▶ MATERIAL PROVIDED
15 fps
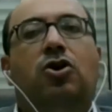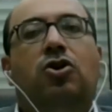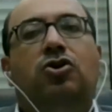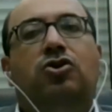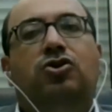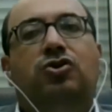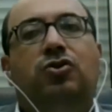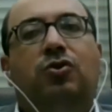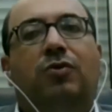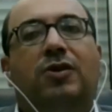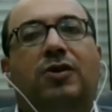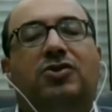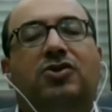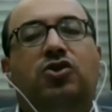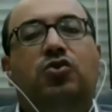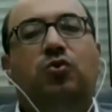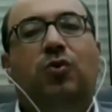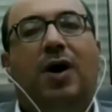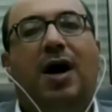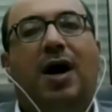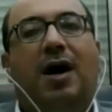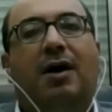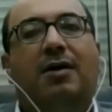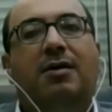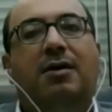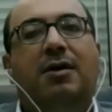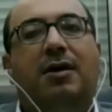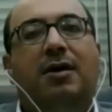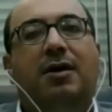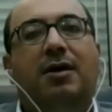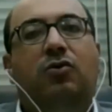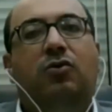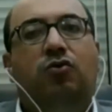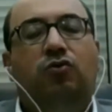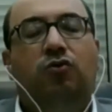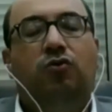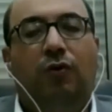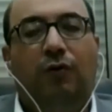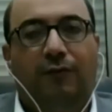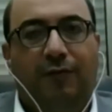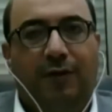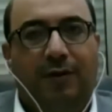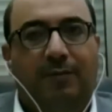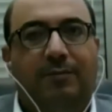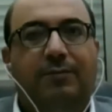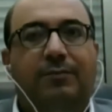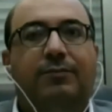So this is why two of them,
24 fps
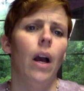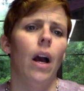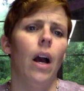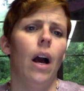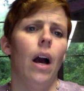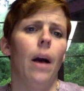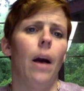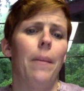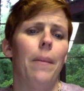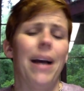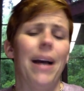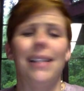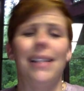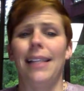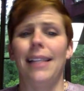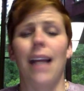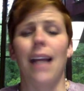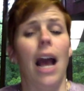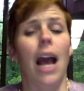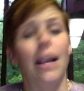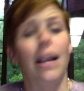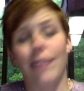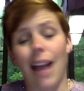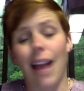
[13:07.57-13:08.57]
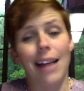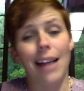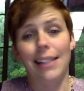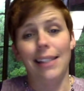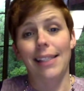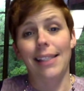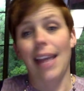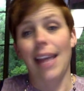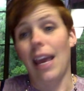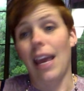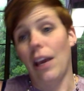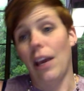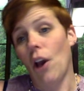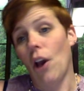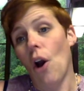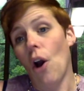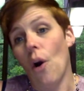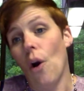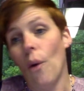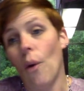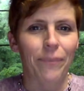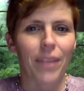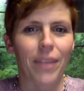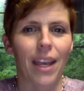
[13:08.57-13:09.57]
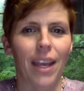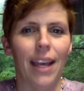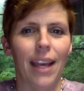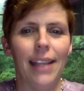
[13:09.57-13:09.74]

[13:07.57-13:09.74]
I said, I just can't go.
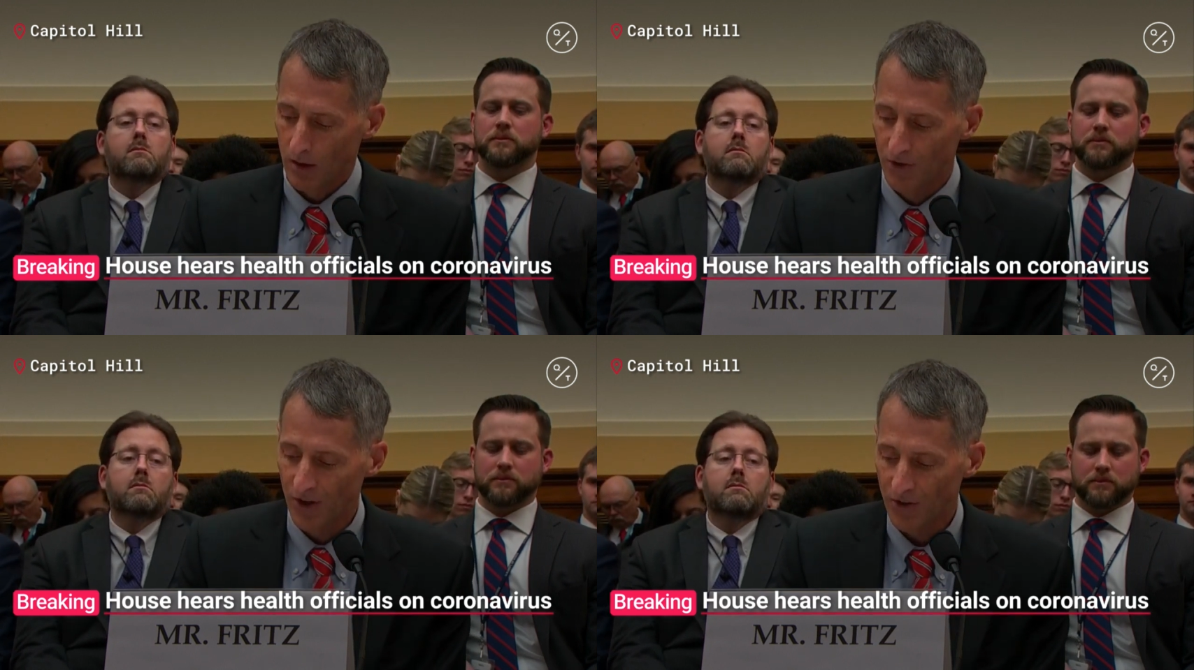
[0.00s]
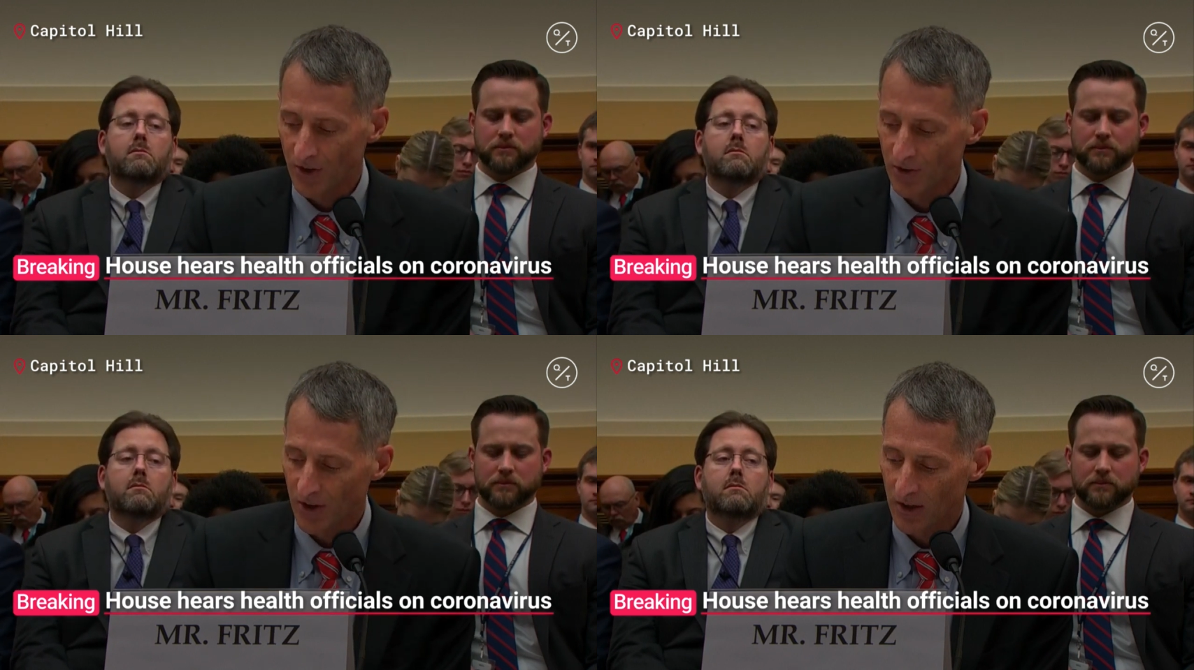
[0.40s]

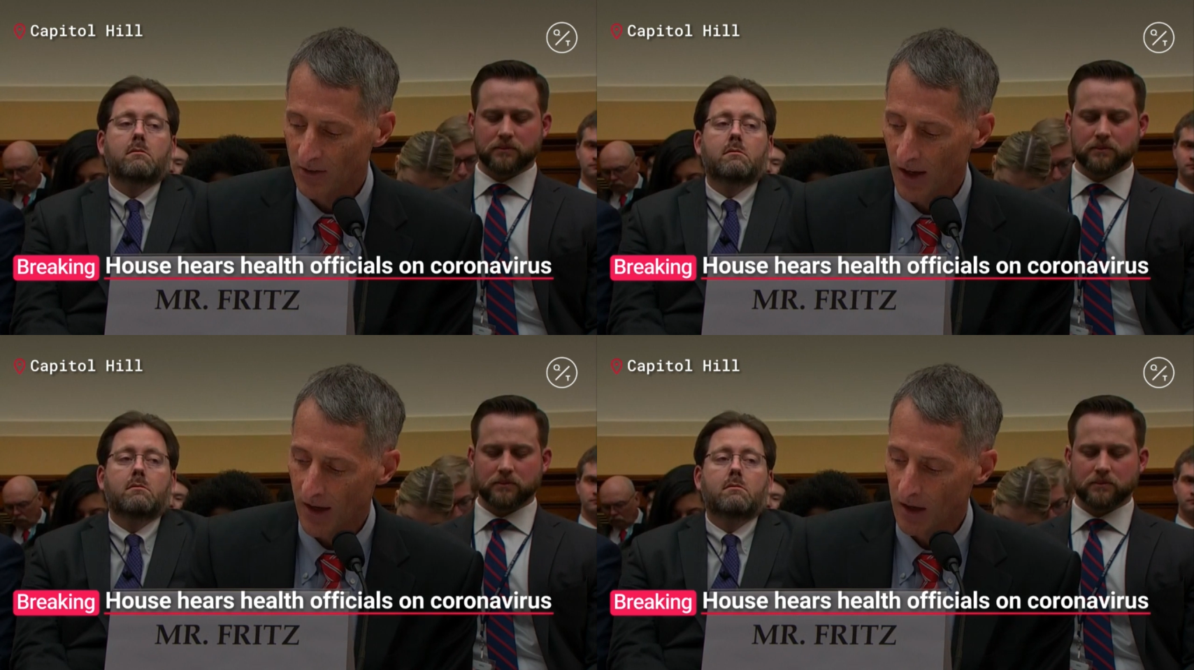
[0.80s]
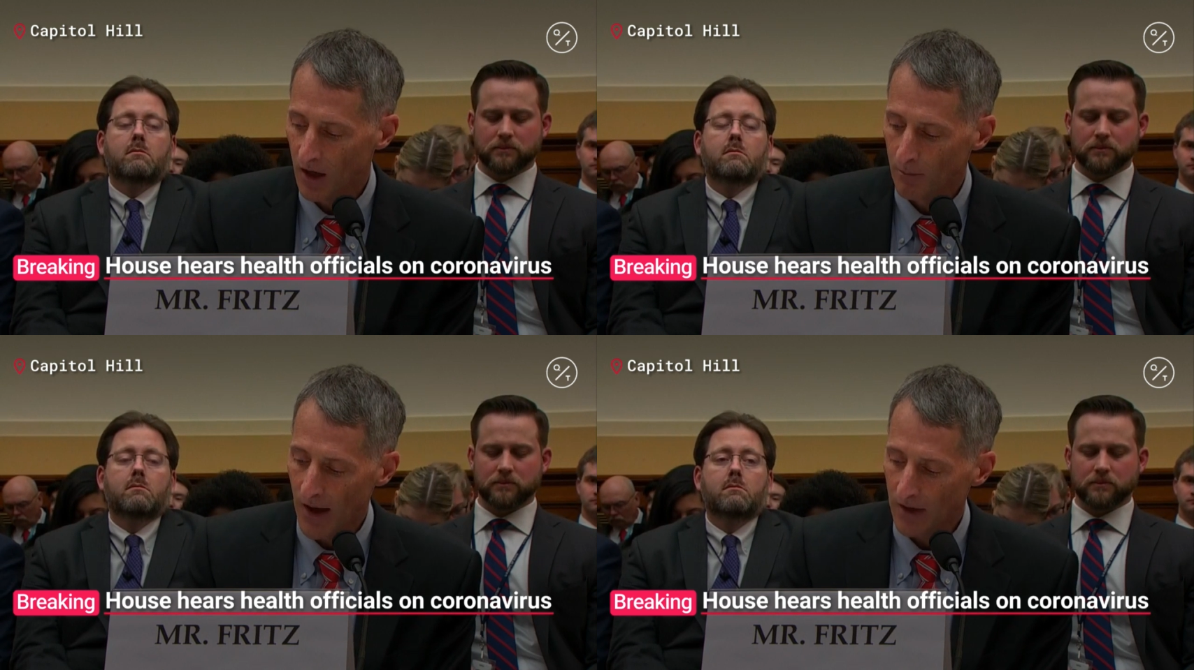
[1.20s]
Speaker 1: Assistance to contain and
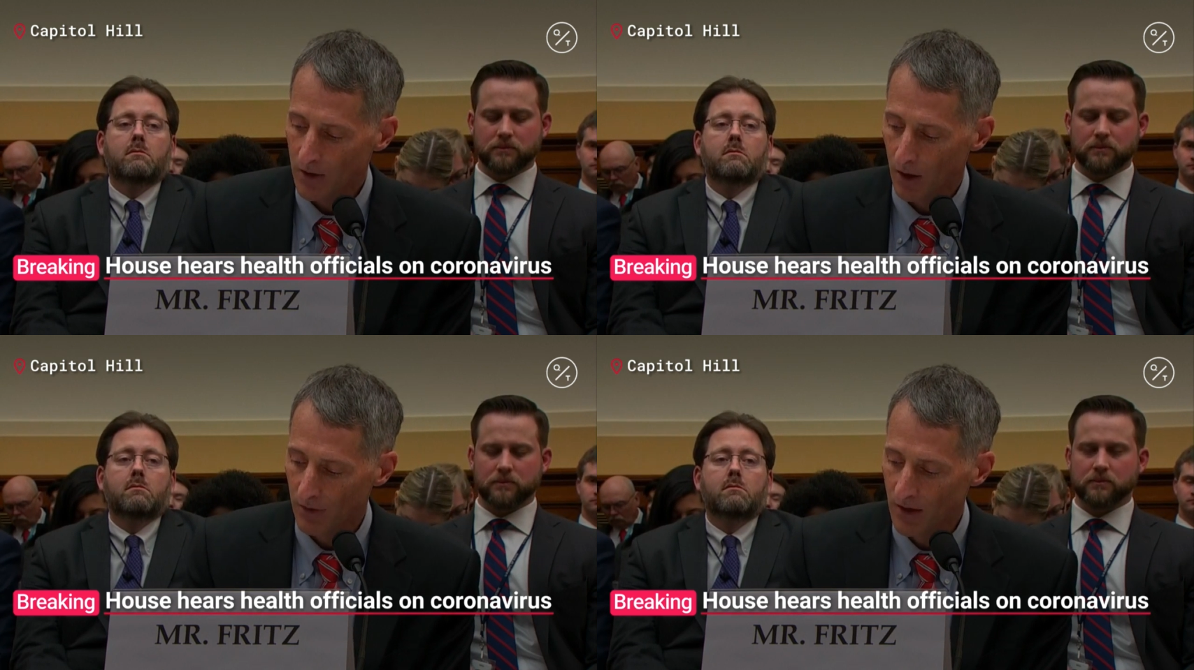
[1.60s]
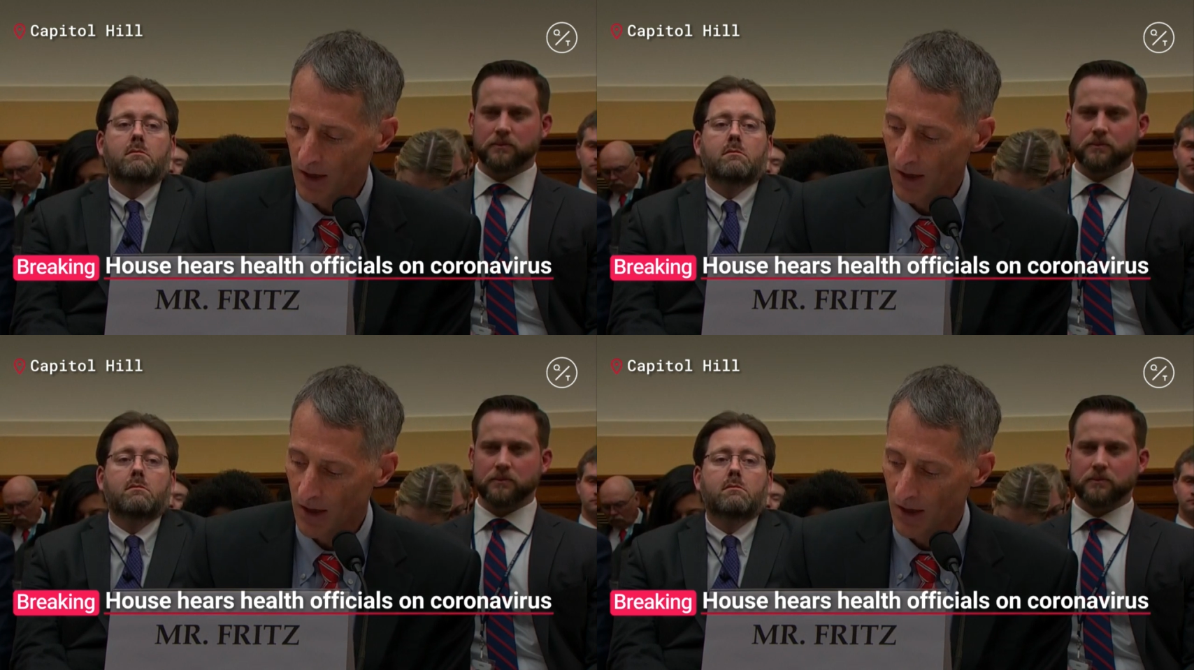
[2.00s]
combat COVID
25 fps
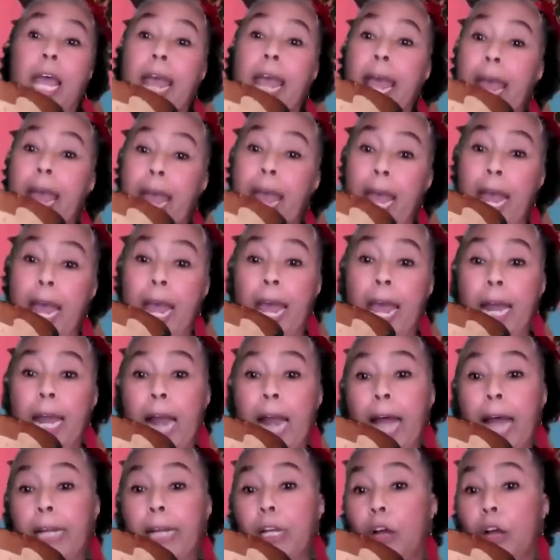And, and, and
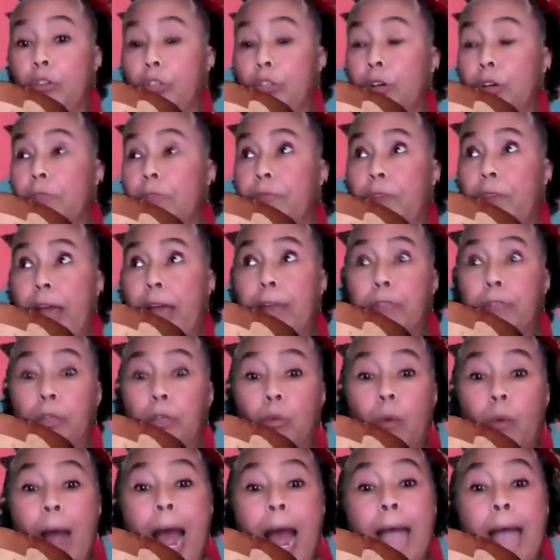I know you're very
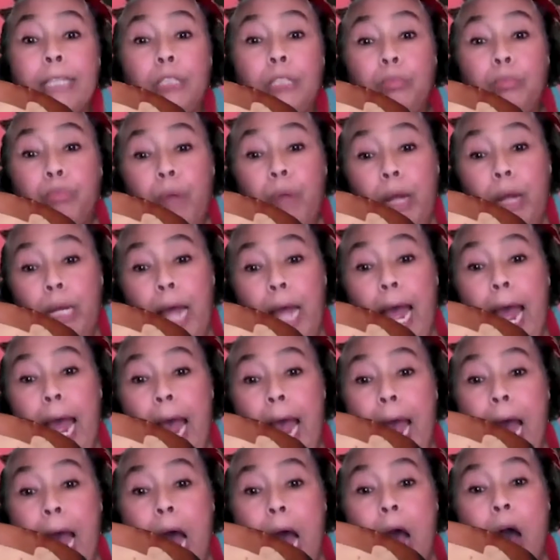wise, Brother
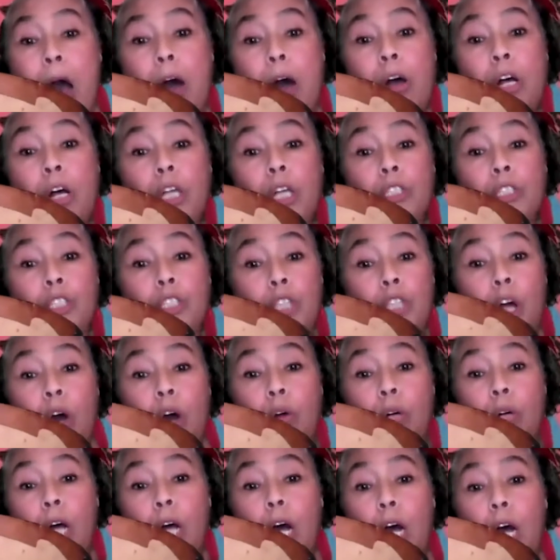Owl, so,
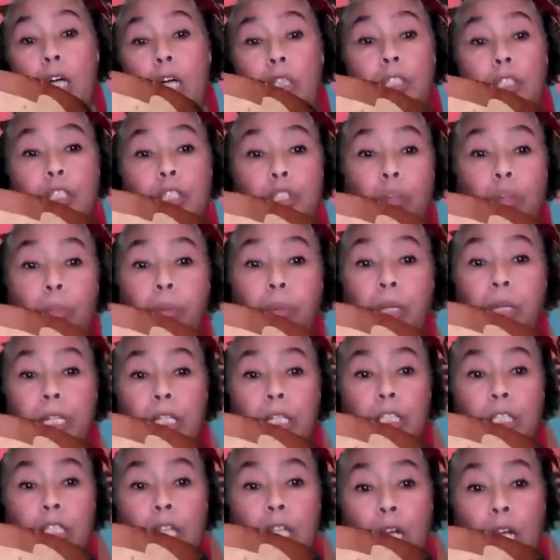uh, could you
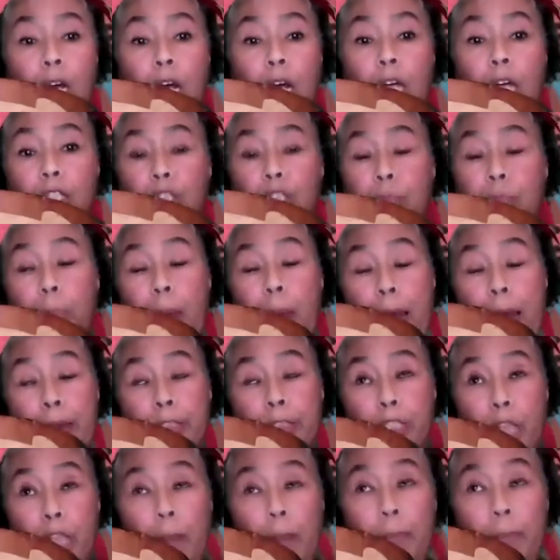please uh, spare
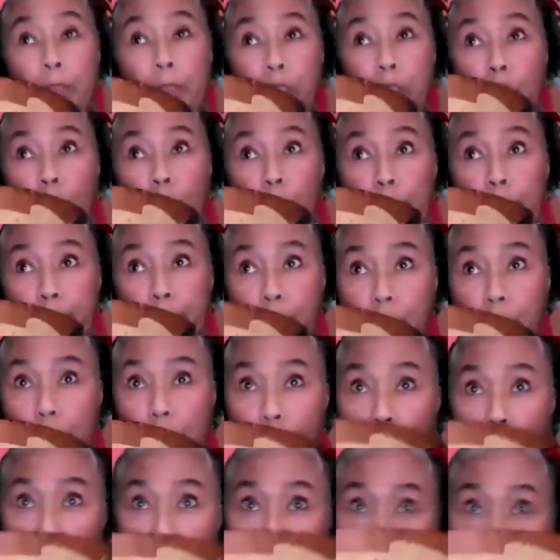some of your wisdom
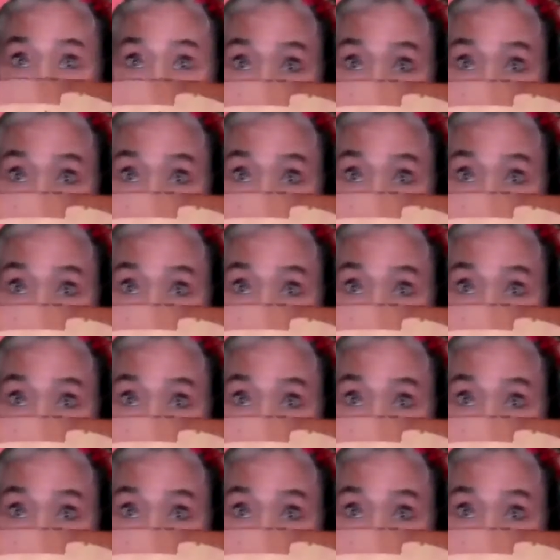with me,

▶ TASK GOAL
An exact, word-for-word version of the material is required, free of pictures.

▶ WRITTEN REPLY
15 fps
So this is why two of them,
24 fps
[13:07.57-13:08.57]
[13:08.57-13:09.57]
[13:09.57-13:09.74]

[13:07.57-13:09.74]
I said, I just can't go.
[0.00s]
[0.40s]

[0.80s]
[1.20s]
Speaker 1: Assistance to contain and
[1.60s]
[2.00s]
combat COVID
25 fps
And, and, and
I know you're very
wise, Brother
Owl, so,
uh, could you
please uh, spare
some of your wisdom
with me,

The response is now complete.